We don’t expect the Big Biopharma industry will be significantly affected by the war in Ukraine. With most large pharmaceutical and biotechnology firms generating less than 1% of sales from Ukraine and Russia, we don’t expect the conflict will materially affect valuations or moats in the industry. Additionally, we expect sanctions will be less impactful for drugs, as critical-care medical products are less likely to be limited by sanctions. While not all biopharma firms have provided context on the impact of the war in Ukraine, the ones that have provided insights have largely expressed little impact to their overall businesses. Johnson & Johnson, Eli Lilly, Merck, and AbbVie have stated that sales in Russia and Ukraine represent less than 1% of total sales.

Gilead reported top-line data from a key phase 3 study of cancer drug Trodelvy in patients with a common form of breast cancer (HR+/HER2-, which accounts for 70% of breast cancer cases) that appears mixed, but we're not making any changes to our probability-adjusted estimates for future Trodelvy sales. The drug led to a statistically significant improvement in progression-free survival as compared with chemotherapy. However, Gilead was hesitant to declare the results clinically significant, so uncertainty remains around the magnitude of the benefit and the receptivity of the Food and Drug Administration to a filing based on this data. In addition, there was only a trend toward an improvement in overall survival at this first interim analysis, which means that Gilead may have to wait to see if this improvement becomes significant at a second interim analysis, or at a final analysis in 2024. Gilead had previously guided to filing in this indication in the second half of 2022. We think it's likely that the improvement in PFS is at the low end of the 1.5-2-month benefit that the trial was designed to be able to detect, although the trial tested later-stage patients and results may be difficult to extrapolate to earlier-stage patients. We still assume a 60% probability of launch in this indication in 2023 and potential sales in HR+/HER2- breast cancer of roughly $2 billion, if approved, by 2031 (overall, we assume potential for more than $7 billion in total Trodelvy sales by 2031, with $4.8 billion included in our valuation).

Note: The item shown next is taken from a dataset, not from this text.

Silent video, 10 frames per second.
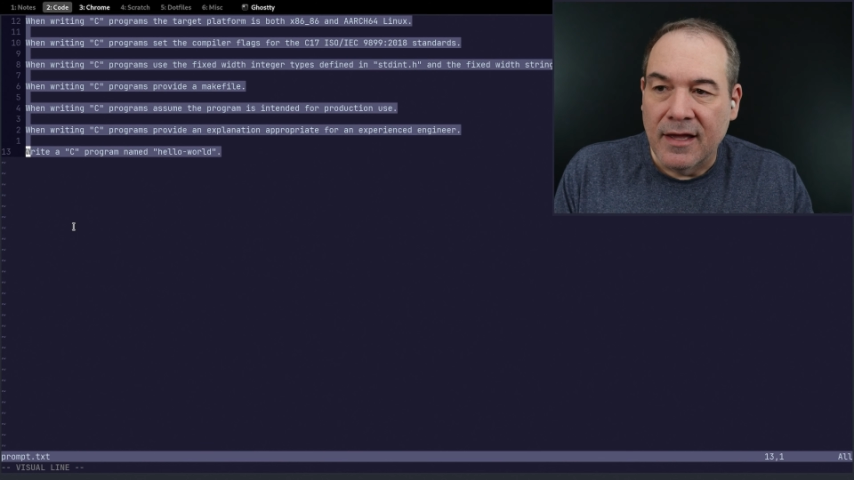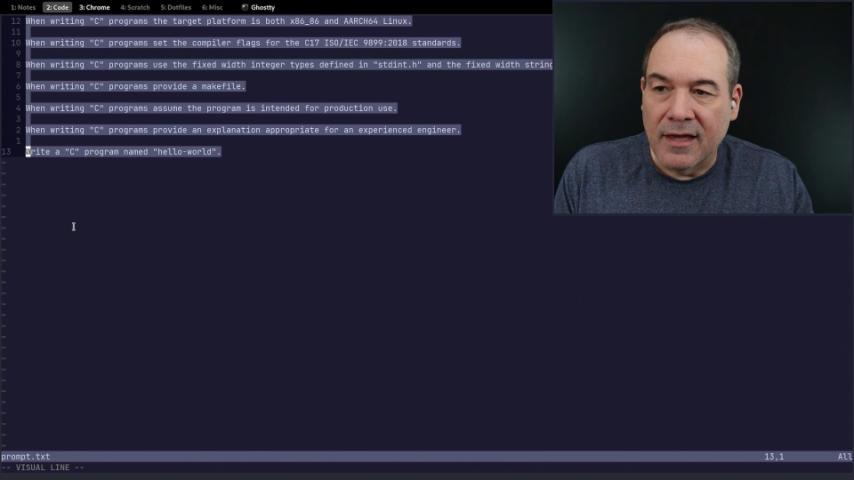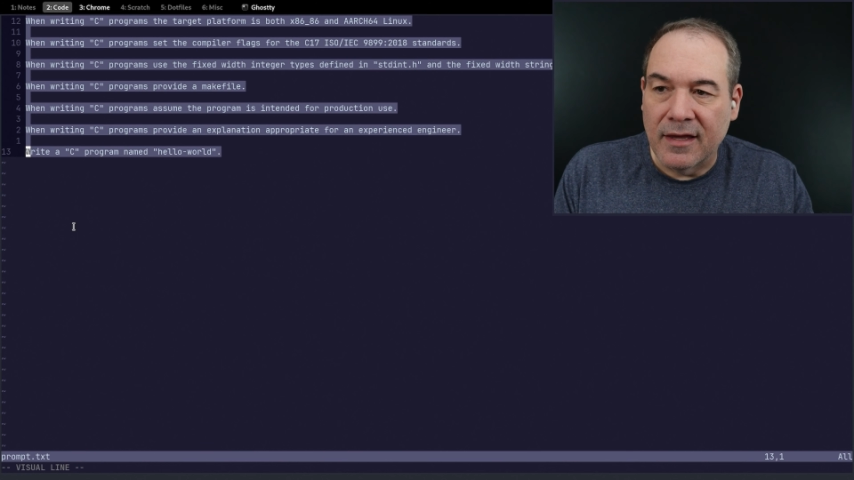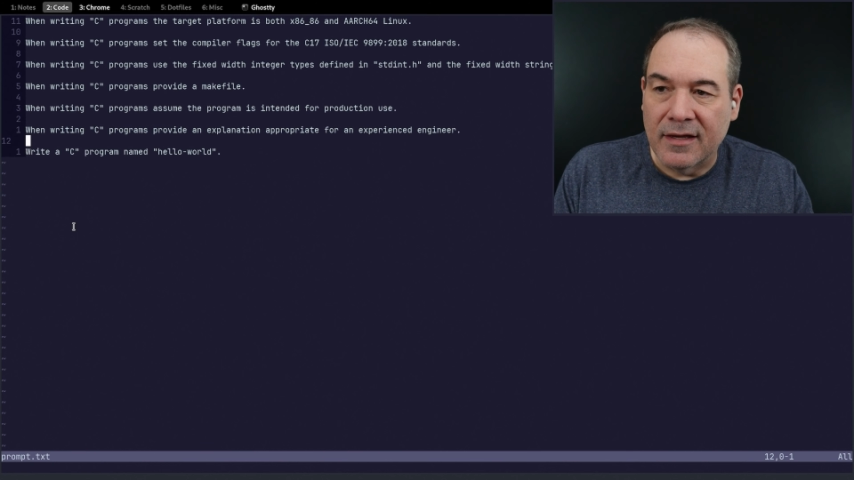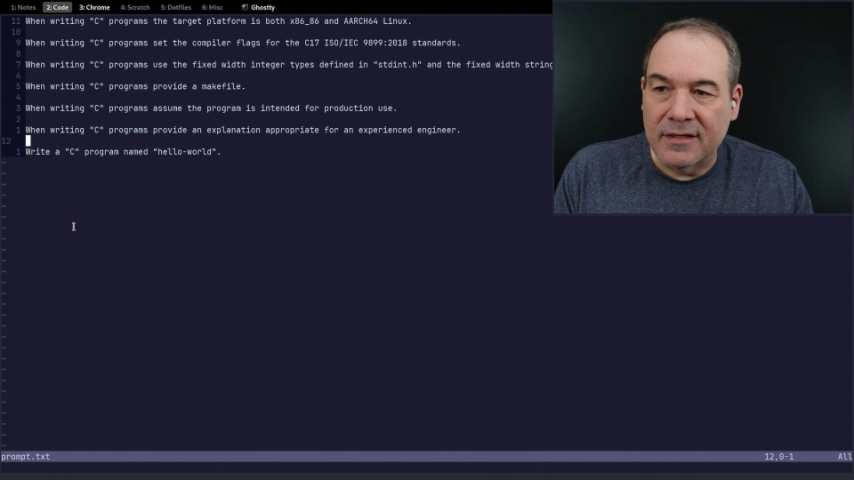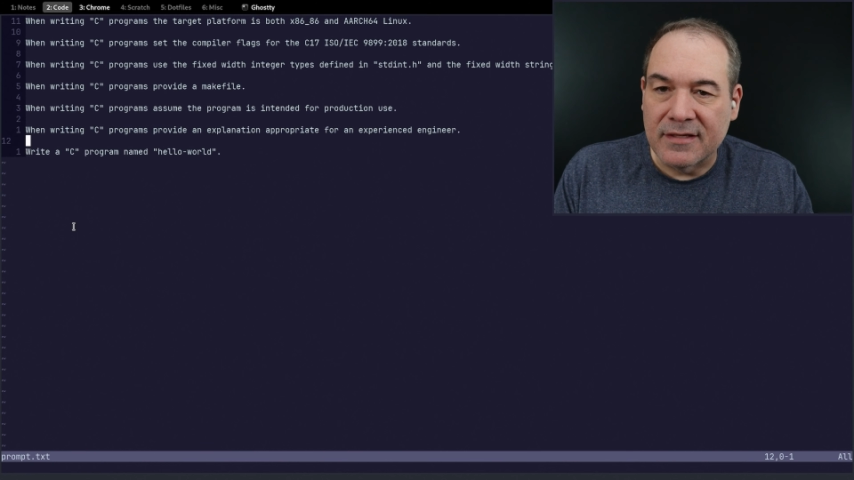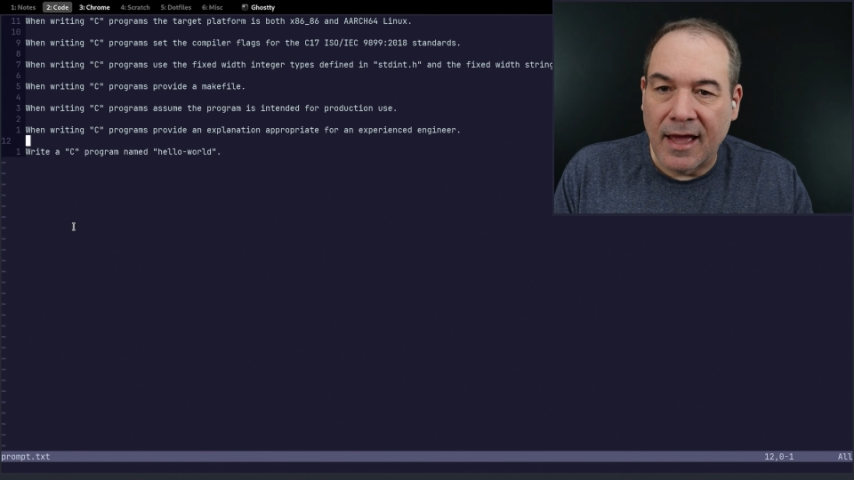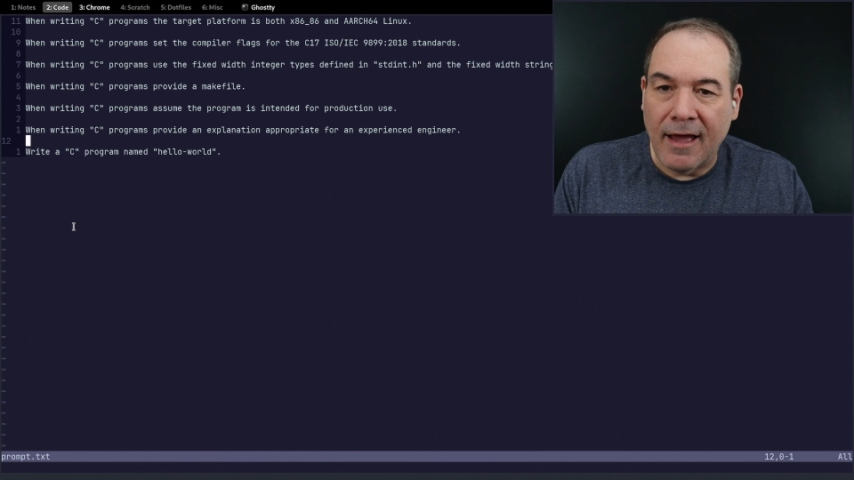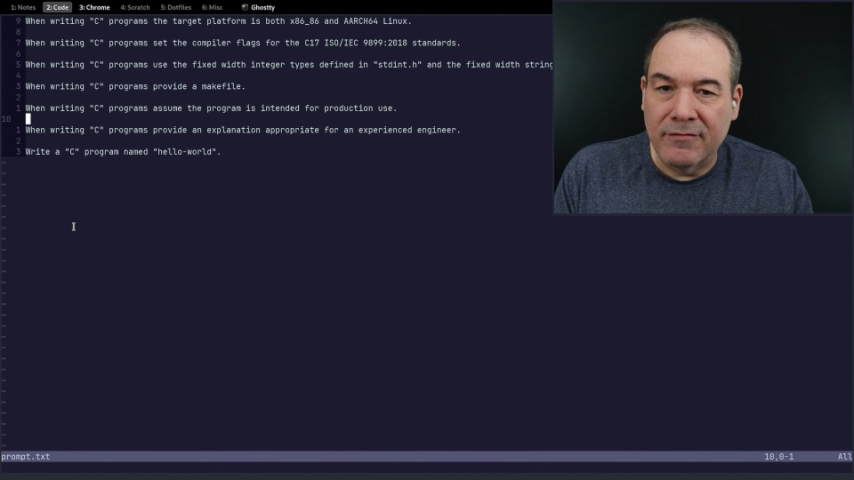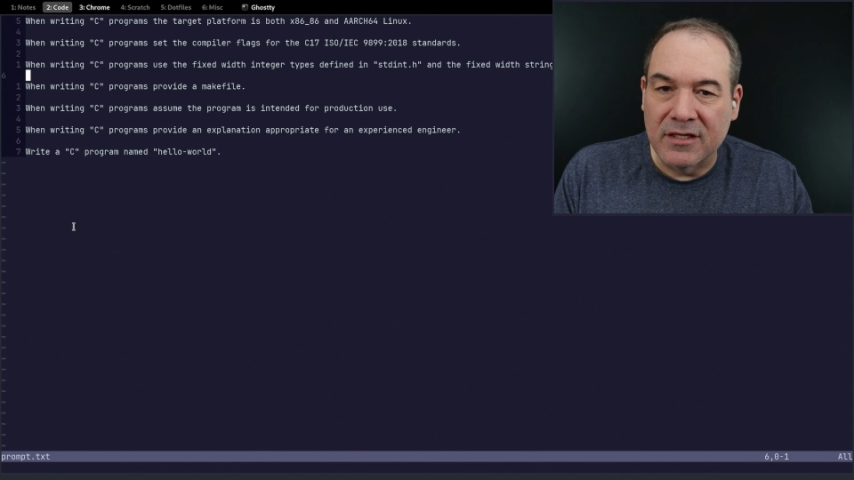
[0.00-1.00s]
is
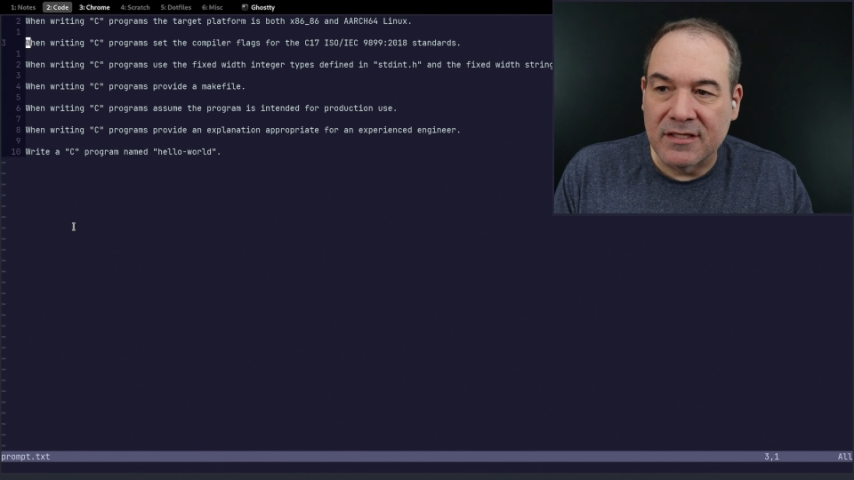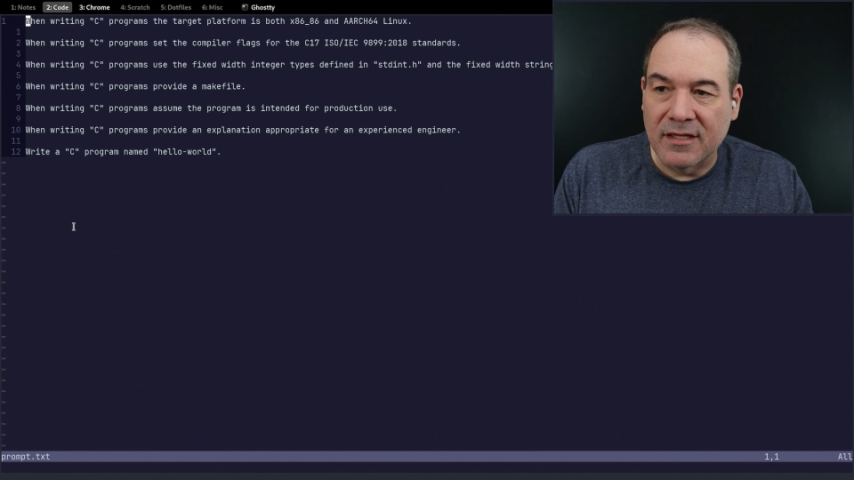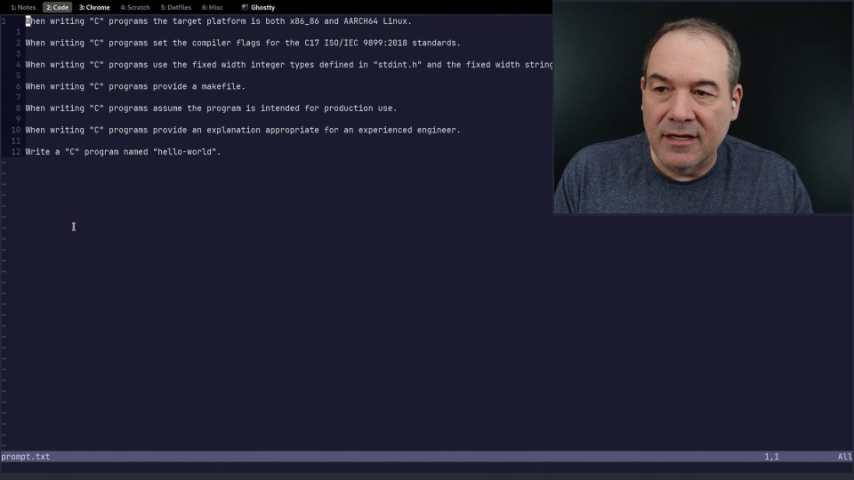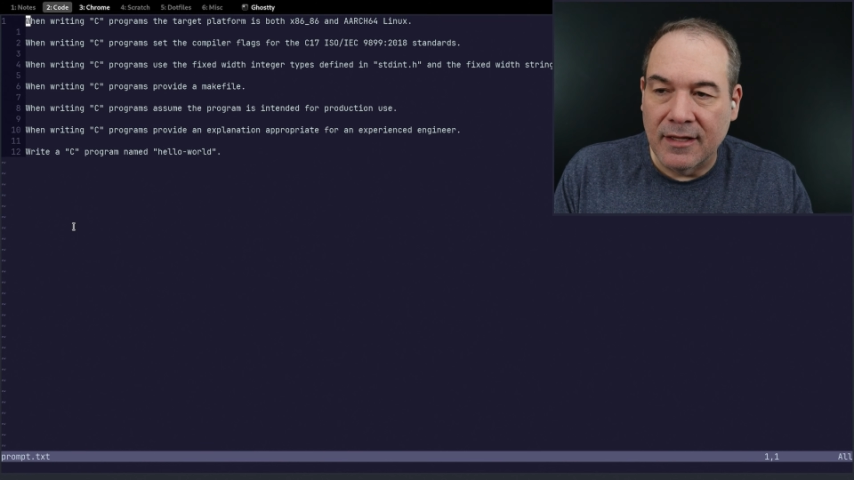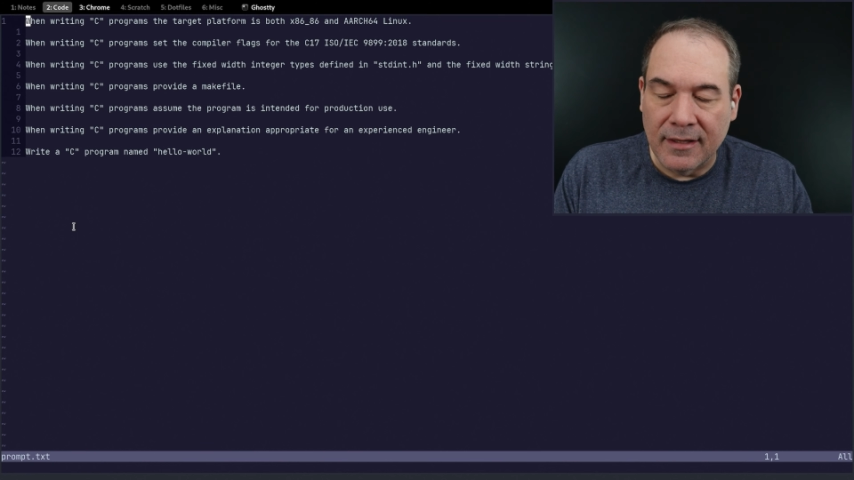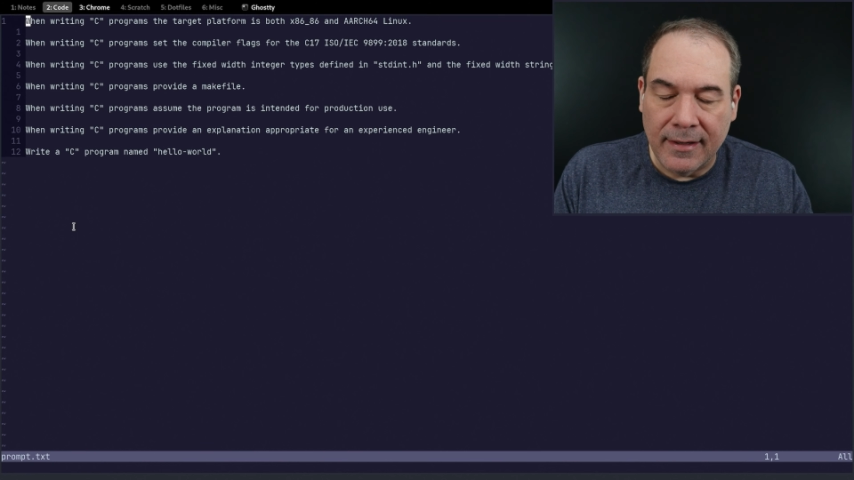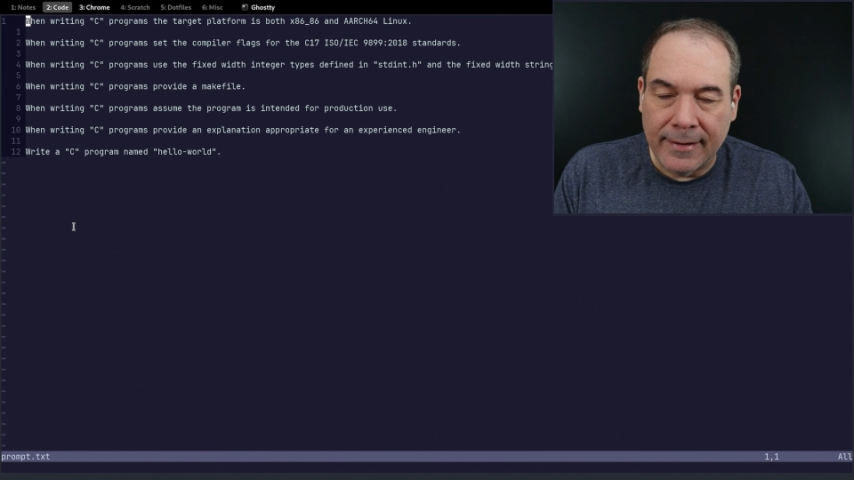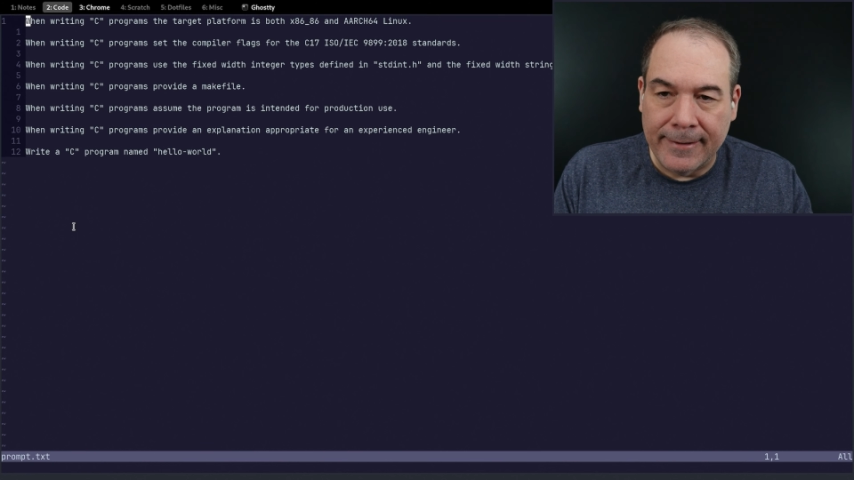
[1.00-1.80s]
I have this little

While the TROPiCS-02 study seeks to extend Trodelvy's use beyond approved indications in triple-negative breast cancer and bladder cancer, Gilead is also working to expand approval to earlier lines of therapy (first-line triple negative breast cancer) and other solid tumors (lung cancer) with multiple phase 3 studies starting in 2022. We think Gilead's dominance in virology and growing portfolio in oncology continue to support a wide moat.